When covering plants, it is best and safest to use a fabric material.  Plastic tarpaulins and table cloths will not provide sufficient insulation to keep plants warm during heavy frosts and freezes.  Here is the reason why.

Natural cold descends from the atmosphere during the night.  Natural warmth radiates upward from the earth, which is heated during the day by the sun.  When the amount of cold overpowers the amount of radiated heat and temperatures go below what sensitive plants can endure, cold damage can occur.

Coverings shelter plants from the cold air that is descending down upon the plants and trap the radiated heat that is moving upward from the earth.  This minimal protection often is quite sufficient to keep tender plants from harm.

In order for coverings to be successful, they must accomplish each of these two tasks.  To do this, they must extend all the way to the ground.  Full coverage will keep the warmer air trapped inside from escaping.  They must also be put in place before it begins to get cold, which usually means late afternoon.  They must not be removed until temperatures rise to a safe level, usually well into the following day.  Covers are removed to allow the sun to reheat the soil underneath the plants.  This will provide warmth for the next night’s protection.

Cloth, painter’s cotton drop cloths, heavy mover’s quilts, cardboard, or paper coverings insulate better against the cold than plastic coverings. However, plastic could work for frost protection if the temperatures do not dip too low.  Plastic tends to radiate heat faster than these other coverings and are a little more risky to use.  In a pinch, and if plastic is all that is available, rig a frame to hold the covering off of the plant foliage.  The cold temperature of the plastic itself could damage tender plant tissue. Extra warmth can be provided for the most tender or most valuable plants, by placing a low watt light bulb inside the covering.  The extra heat from the light bulb can help keep the air temperatures inside the tent high enough to avoid plant tissue damage.  In doing this, do not forget safety.  Do not let the light bulb touch the covering or the leaves or stems of the plant.  Coverings could catch fire and tender tissues can be damaged by the heat.

Use an outdoor extension cord and make sure that there is no standing water that could cause an electrical hazard.  Do not forget to turn the light off during the daylight hours to save money and avoid the possibility of plant damage.

Irrigation is often practiced before a cold event because wet soil holds the heat better than dry soil.  Flood irrigating also works for frost protection during the event on the principle that water must give off heat to freeze and the slight amount of heat released can moderate the sharp plunges of temperature during a frost.   However, flooding during the event is risky because water must be present for the complete duration of the freeze or frost or the colder temperatures resulting after heat release may worsen the damage.  It is not worth the risk to sprinkle trees with water during a frost or freeze.  It is too dangerous because if you do not have good water coverage or if the sprinkler quits running during the time when temperatures are below freezing, significant damage could occur, since the branches may become colder than the air temperature.   Accumulation of ice will also break branches.

The easiest form of frost protection is to create and use microclimates in the garden.  Citrus trees, for example, do well in the narrow spaces between houses because the close proximity of the walls protect them from plunging temperatures.  Heat-loving and frost sensitive plants like bougainvillea and hibiscus seem to do best on south-facing walls with an overhanging roof.

Cold weather protection requires planning and careful observation of weather patterns.  Now is the time to make plans and preparations to protect our tender plants once the forecast tells us that a frost is coming.   Then, with just a little effort, we can put our plants and our preparations into action.  Unfortunately, there is little that we can do when catastrophic cold temperatures make prevention difficult or even impossible.
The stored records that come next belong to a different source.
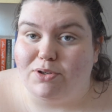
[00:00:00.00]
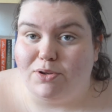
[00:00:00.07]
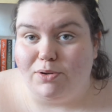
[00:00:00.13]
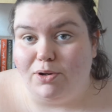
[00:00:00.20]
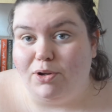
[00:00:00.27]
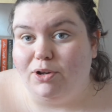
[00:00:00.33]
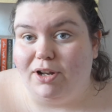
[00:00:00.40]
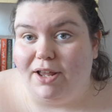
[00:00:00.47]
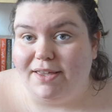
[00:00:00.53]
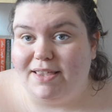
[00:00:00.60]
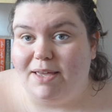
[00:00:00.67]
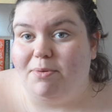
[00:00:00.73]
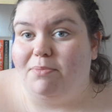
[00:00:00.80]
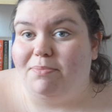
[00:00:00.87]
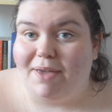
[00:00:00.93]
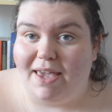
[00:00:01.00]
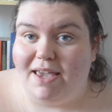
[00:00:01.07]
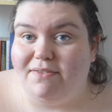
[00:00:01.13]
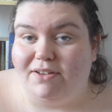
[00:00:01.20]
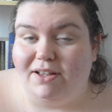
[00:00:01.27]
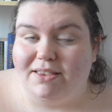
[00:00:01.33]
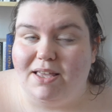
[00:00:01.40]
who look like them and
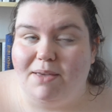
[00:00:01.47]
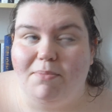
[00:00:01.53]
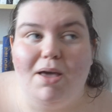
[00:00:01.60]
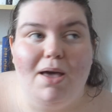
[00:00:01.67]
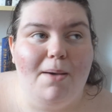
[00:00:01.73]
behave like them.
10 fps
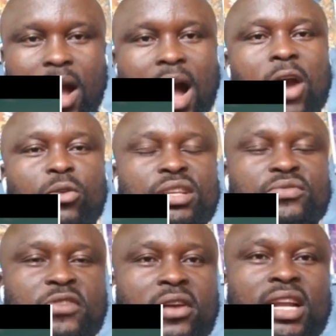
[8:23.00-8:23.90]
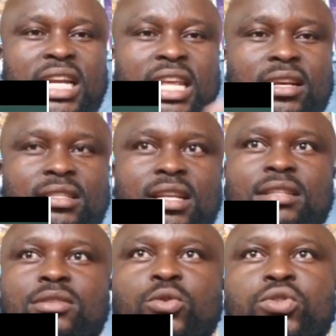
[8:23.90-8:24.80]
I always frown at niggas
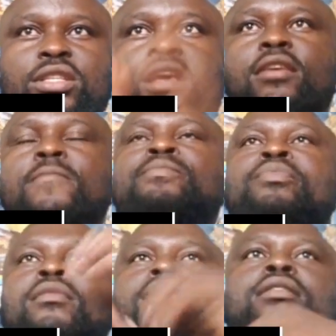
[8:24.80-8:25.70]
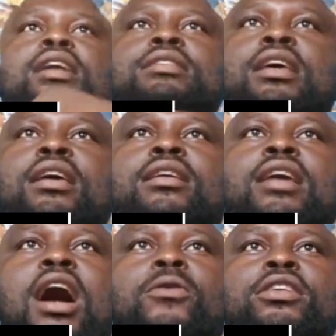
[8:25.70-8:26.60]
that do say that
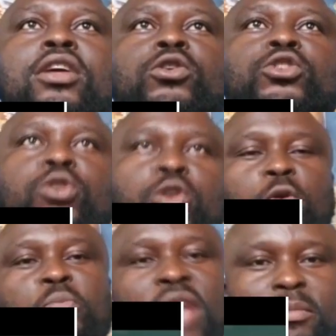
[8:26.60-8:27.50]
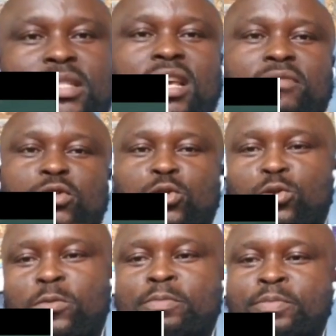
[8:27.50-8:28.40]
Cal Denero should not compare himself
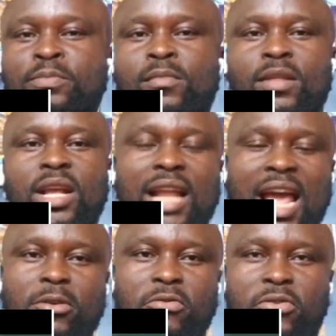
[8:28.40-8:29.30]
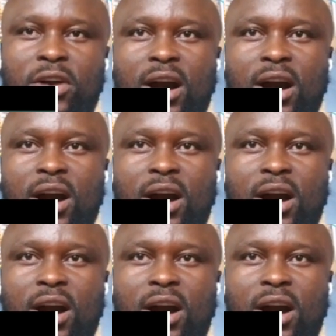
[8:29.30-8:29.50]
to the like of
We just have to deal with the aftermath.  However, a little know-how, patience and common sense will help us get our landscapes looking good again.

The University of Arizona is an equal opportunity, affirmative action institution.  The University does not discriminate on the basis of race, color, religion, sex, national origin, age, disability, veteran status, or sexual orientation in its programs and activities.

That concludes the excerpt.